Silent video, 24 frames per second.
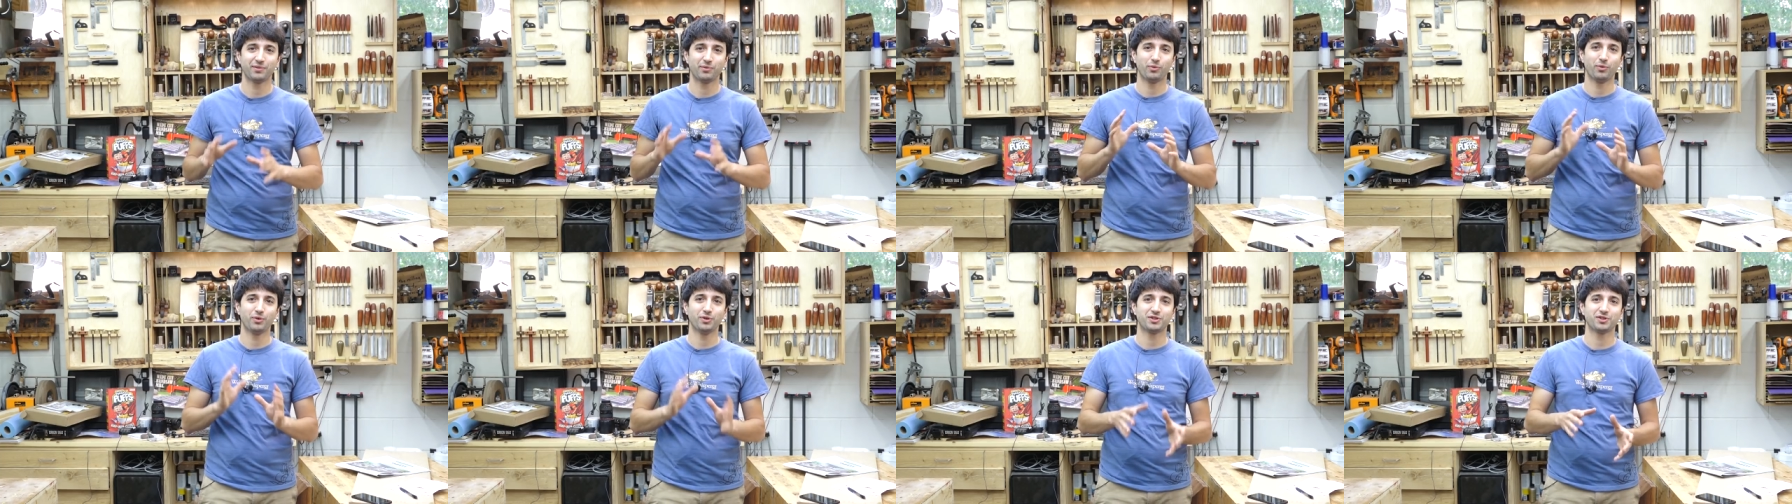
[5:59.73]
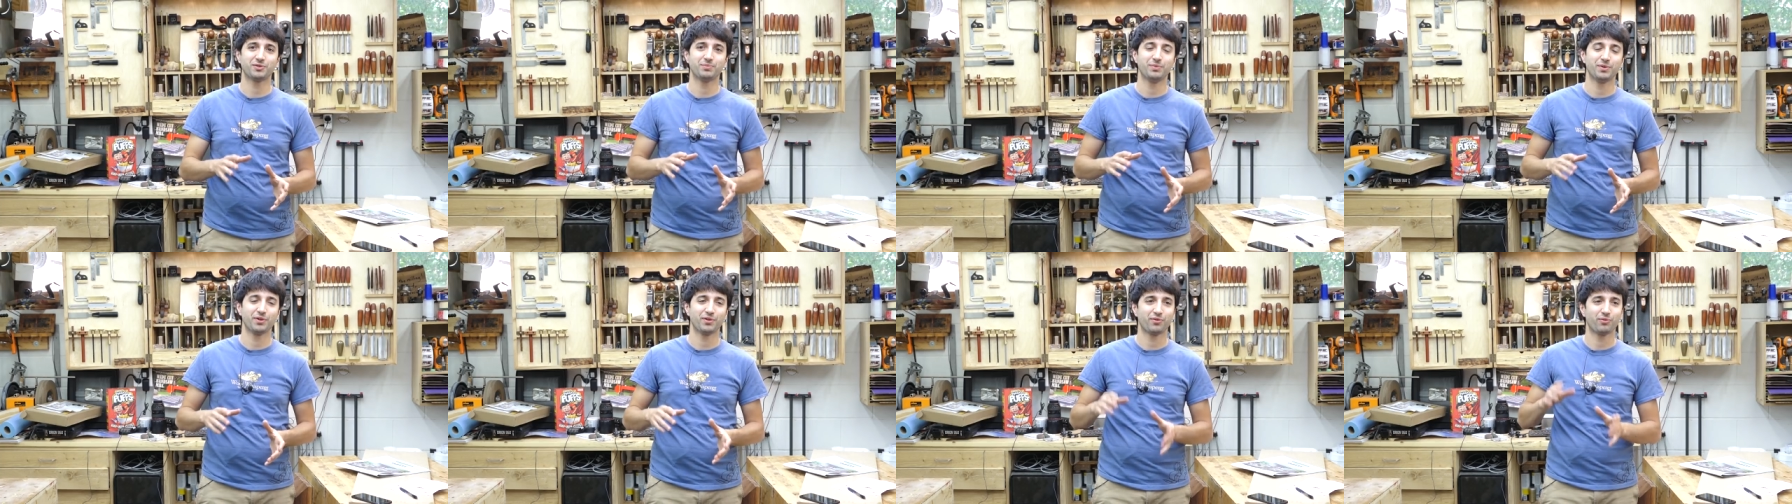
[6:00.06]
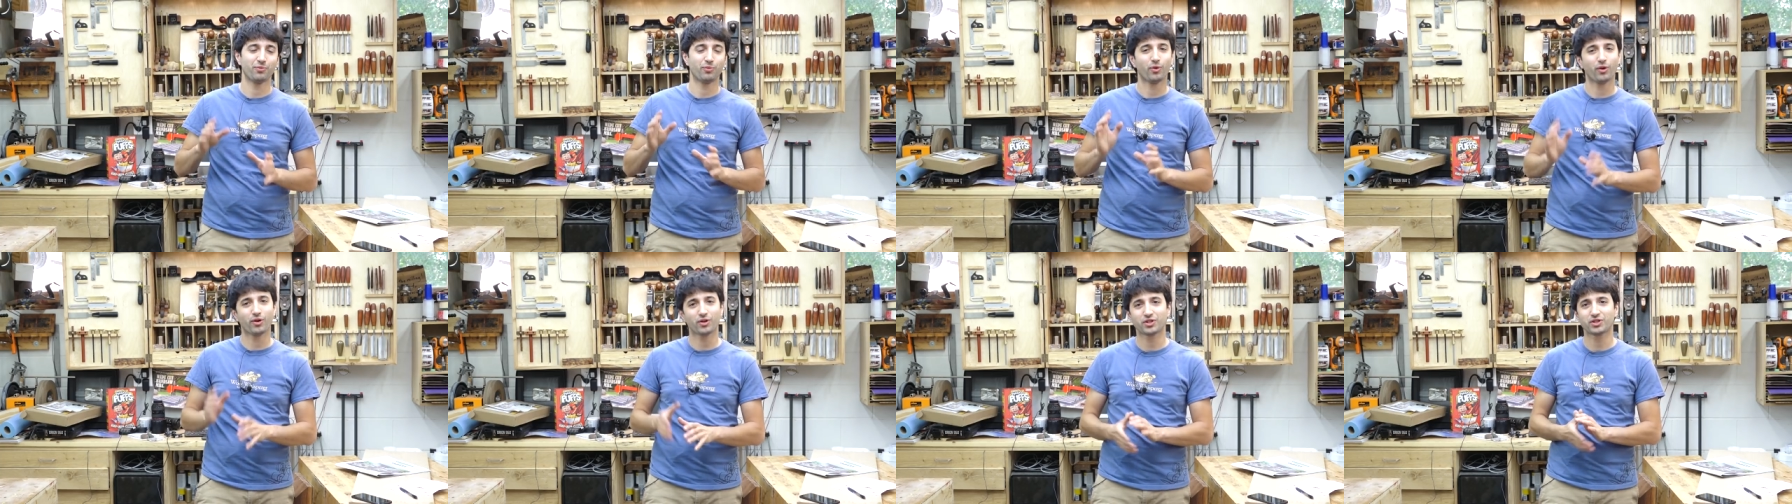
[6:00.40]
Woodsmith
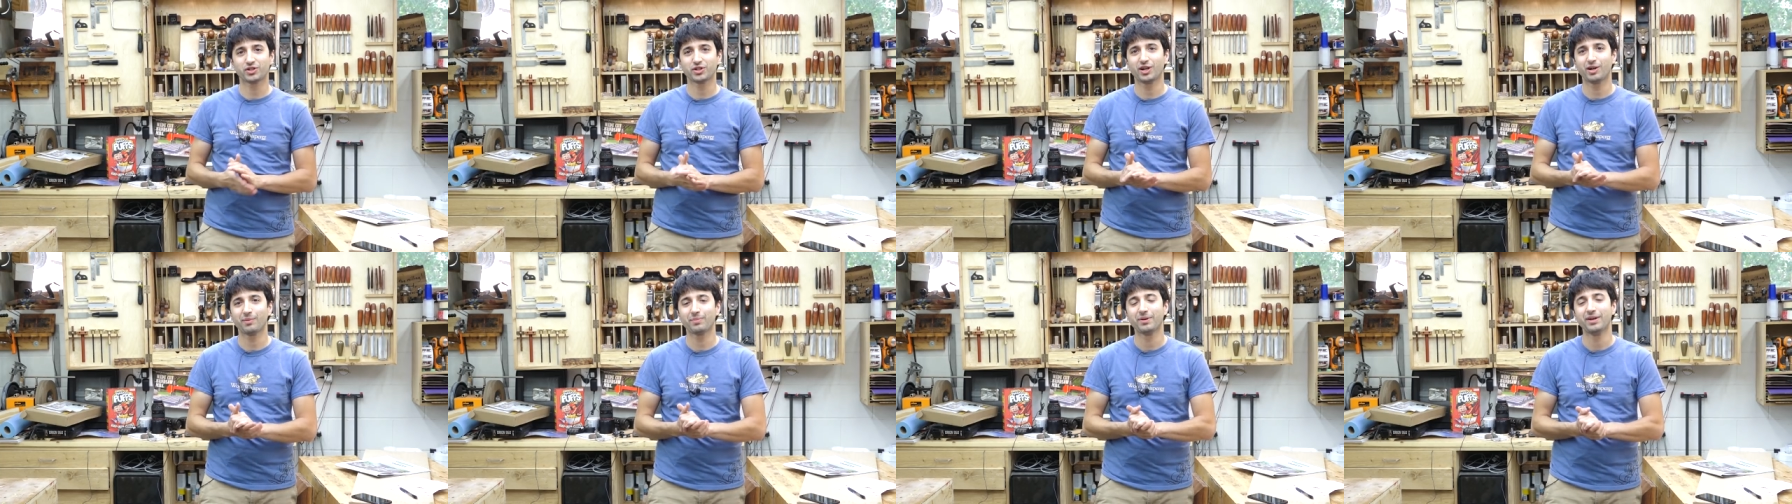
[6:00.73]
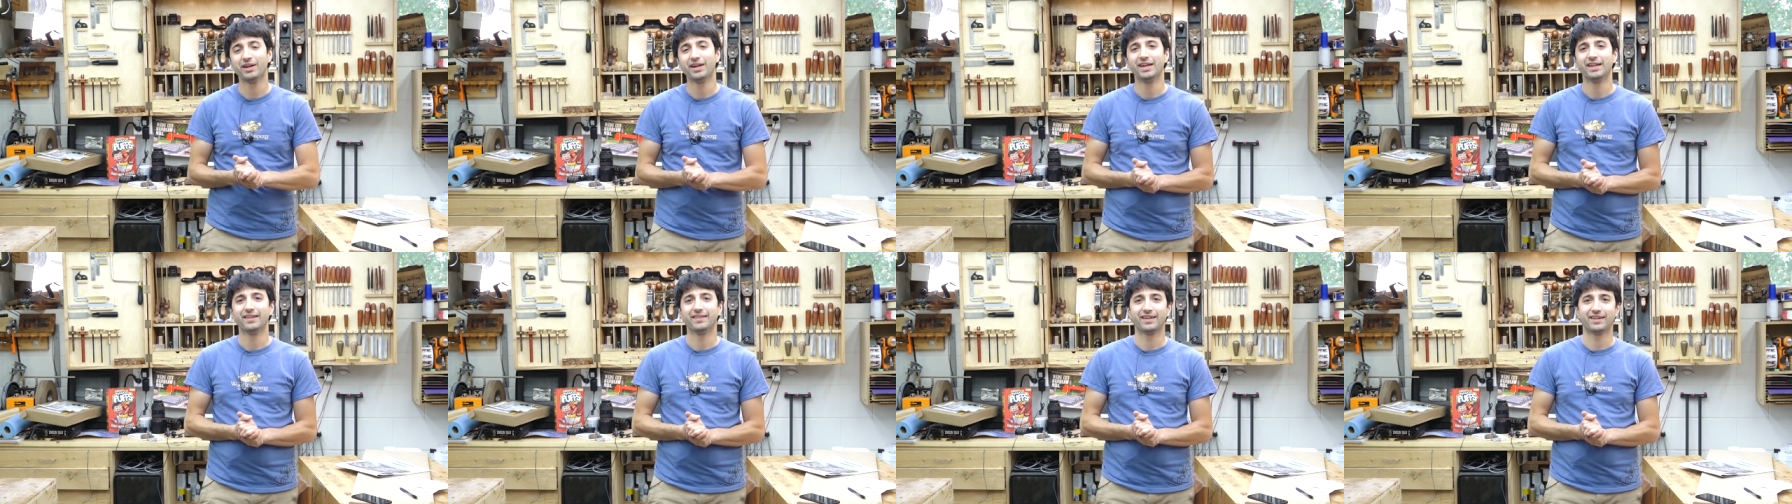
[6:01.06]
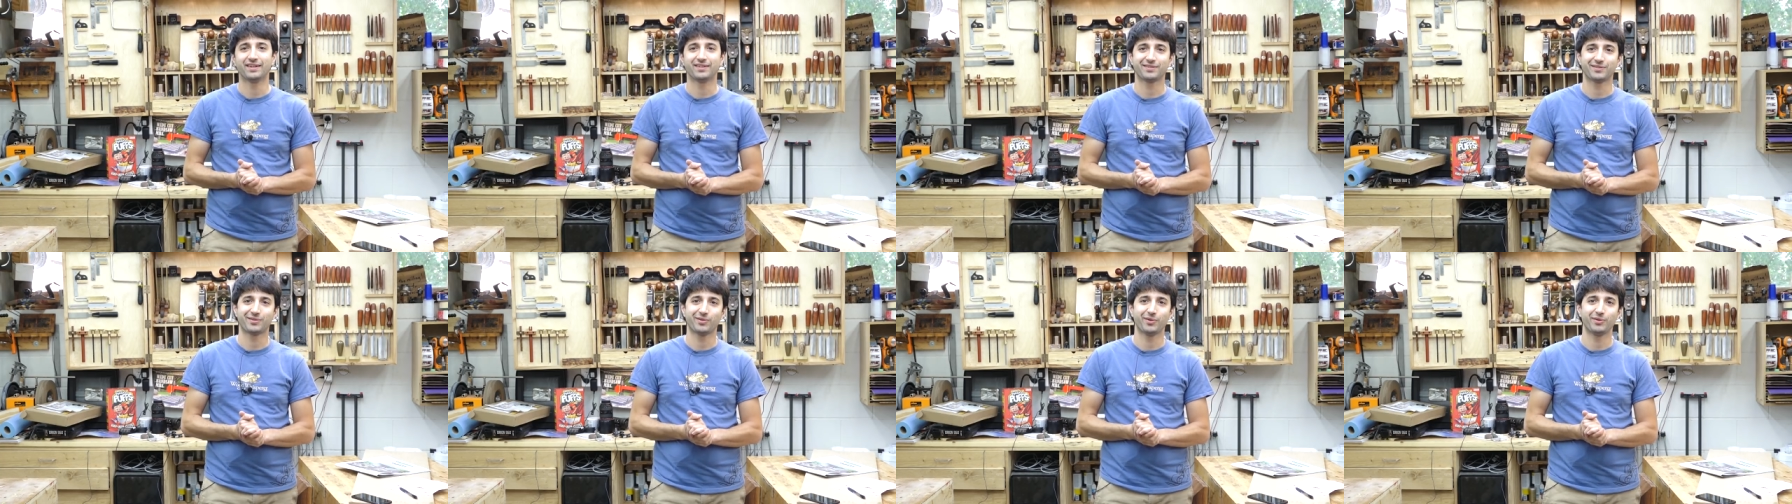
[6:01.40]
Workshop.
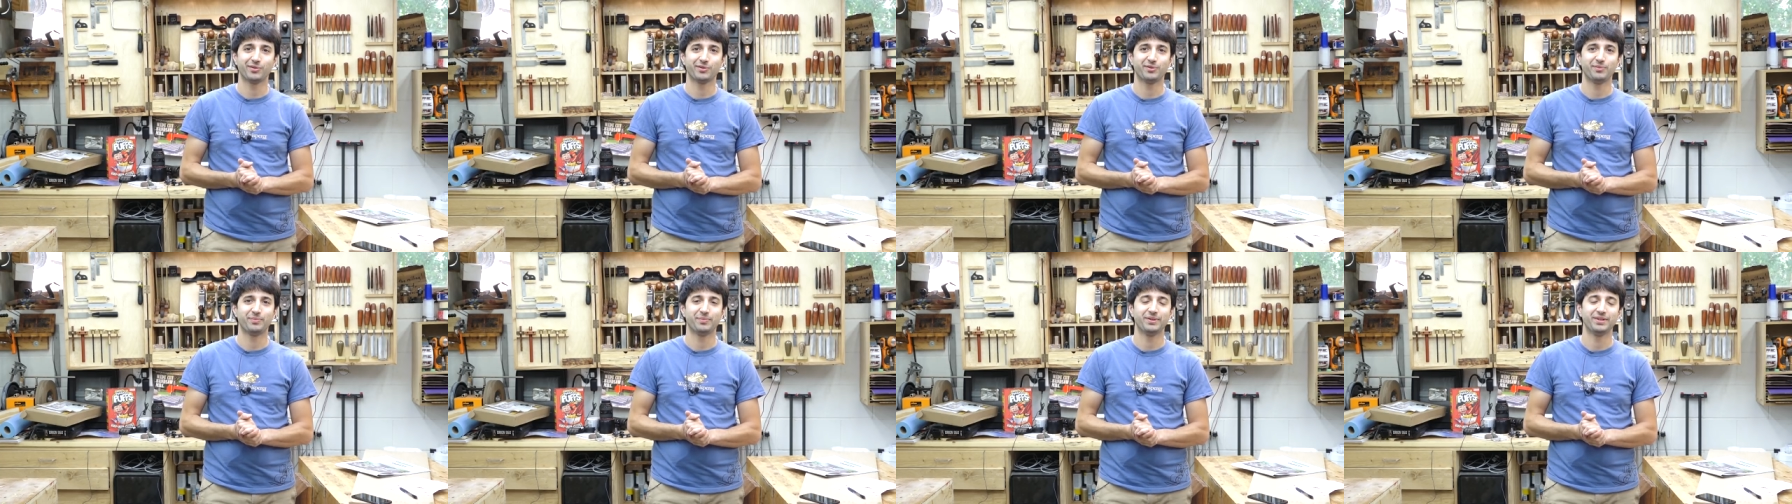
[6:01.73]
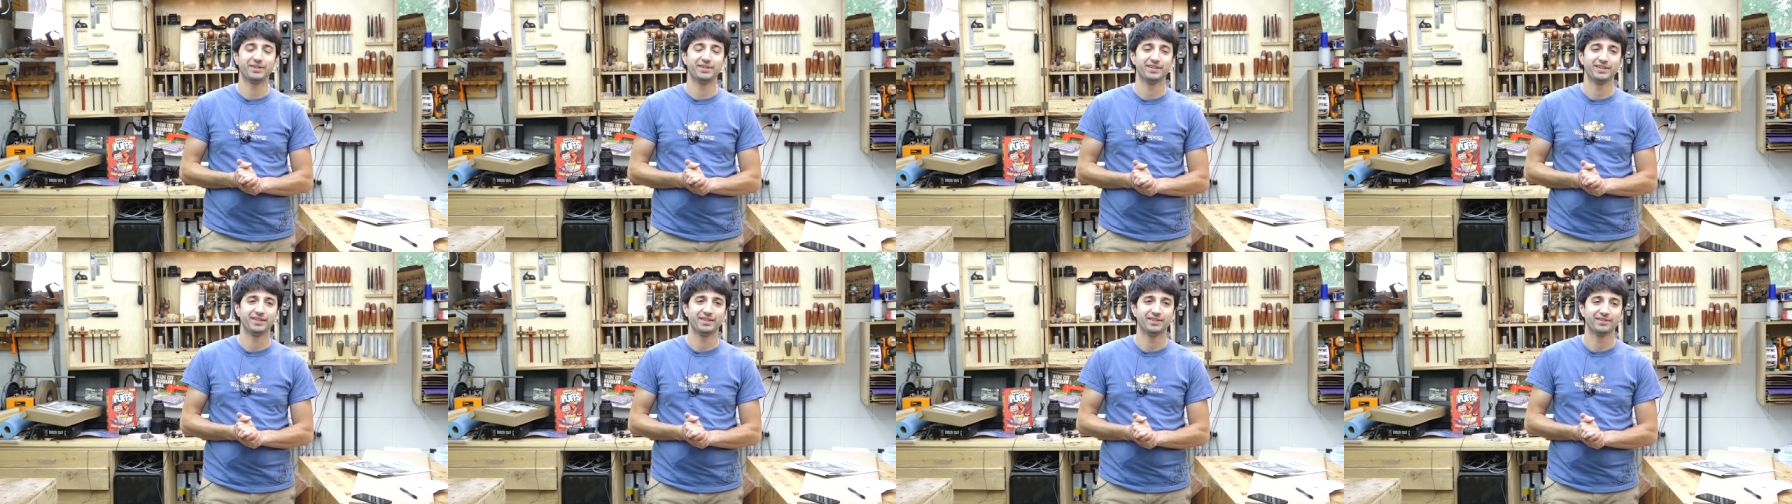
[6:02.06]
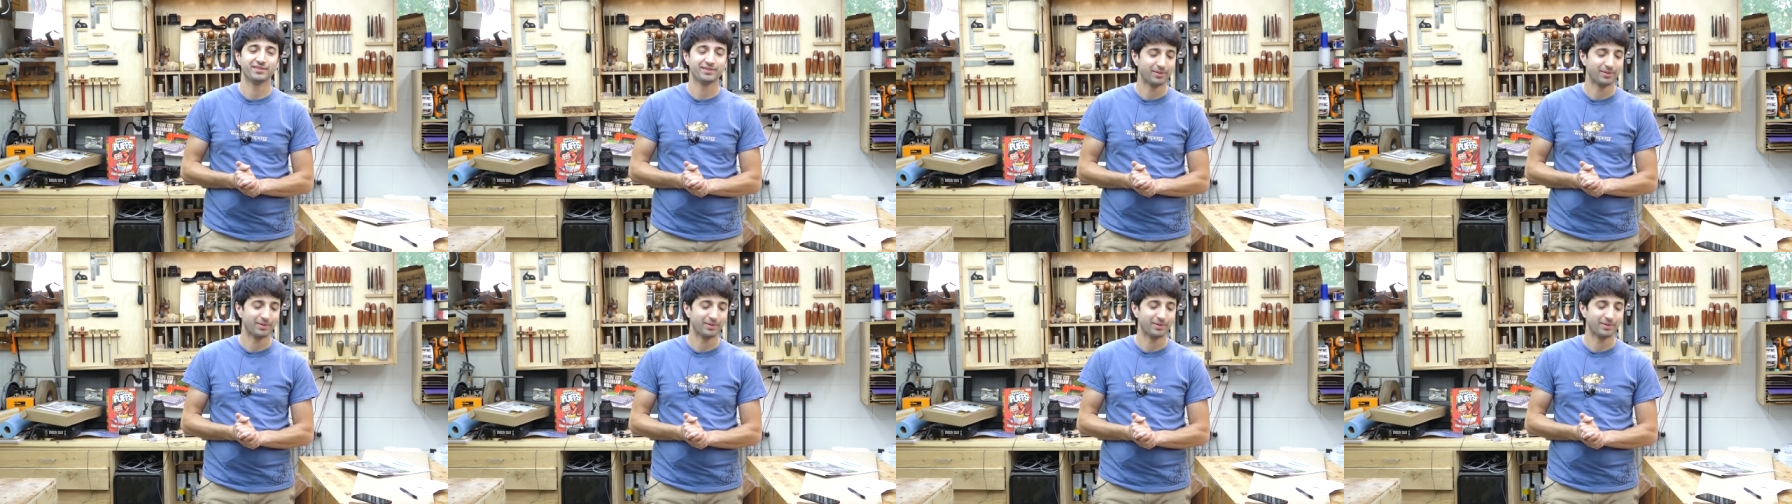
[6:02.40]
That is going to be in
####################
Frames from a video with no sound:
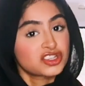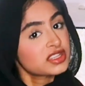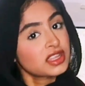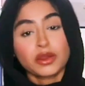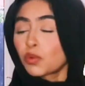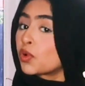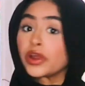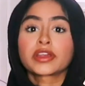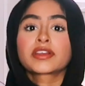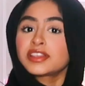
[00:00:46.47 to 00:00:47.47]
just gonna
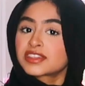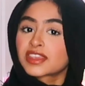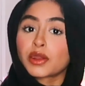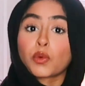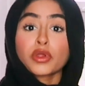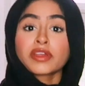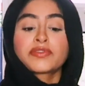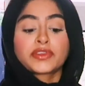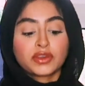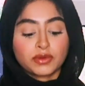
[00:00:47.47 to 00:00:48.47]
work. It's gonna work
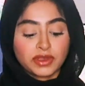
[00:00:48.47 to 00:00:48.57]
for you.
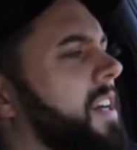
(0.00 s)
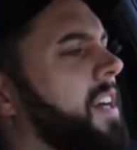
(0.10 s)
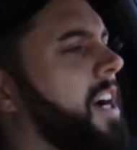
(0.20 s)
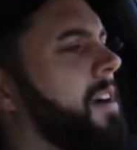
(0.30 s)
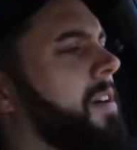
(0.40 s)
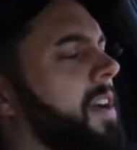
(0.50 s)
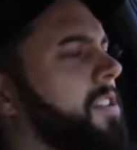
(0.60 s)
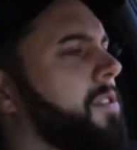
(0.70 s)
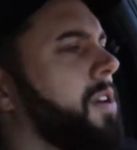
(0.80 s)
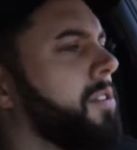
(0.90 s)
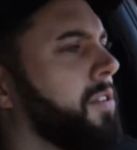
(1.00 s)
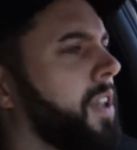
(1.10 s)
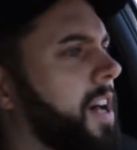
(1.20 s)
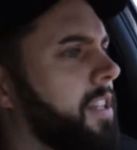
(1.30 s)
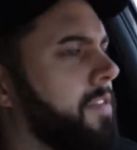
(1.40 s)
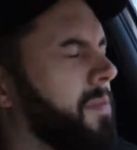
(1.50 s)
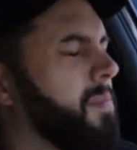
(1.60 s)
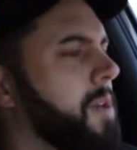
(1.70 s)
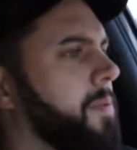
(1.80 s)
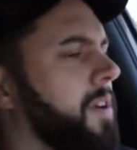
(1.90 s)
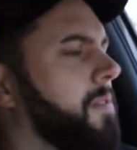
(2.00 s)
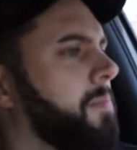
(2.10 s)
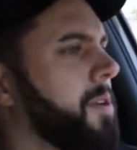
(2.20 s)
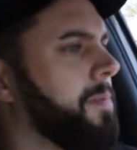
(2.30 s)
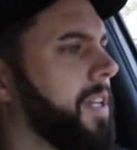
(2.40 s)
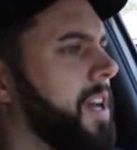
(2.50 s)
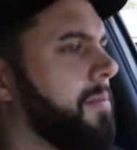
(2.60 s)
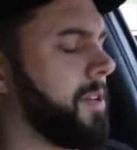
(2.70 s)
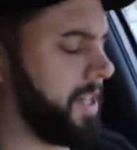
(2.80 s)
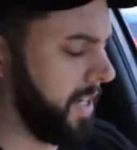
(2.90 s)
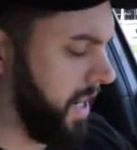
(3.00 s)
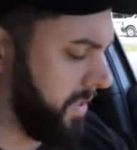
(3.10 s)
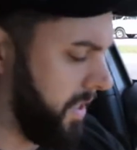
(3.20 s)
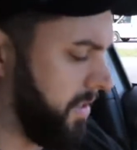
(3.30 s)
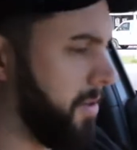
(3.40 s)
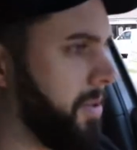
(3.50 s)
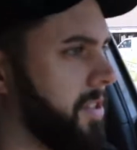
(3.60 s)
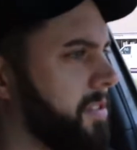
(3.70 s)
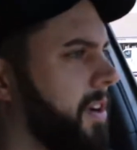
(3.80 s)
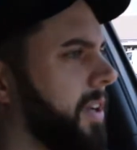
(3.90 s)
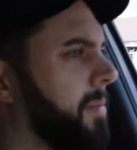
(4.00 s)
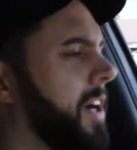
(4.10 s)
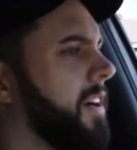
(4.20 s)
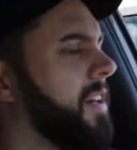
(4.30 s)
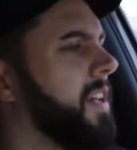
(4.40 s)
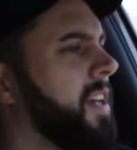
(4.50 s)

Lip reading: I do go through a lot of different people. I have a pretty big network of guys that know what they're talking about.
####################
• **Goal of the exercise**: Copy each line from the records above that includes the string "video".

• **Answer box**:
Silent video, 24 frames per second.
Frames from a video with no sound:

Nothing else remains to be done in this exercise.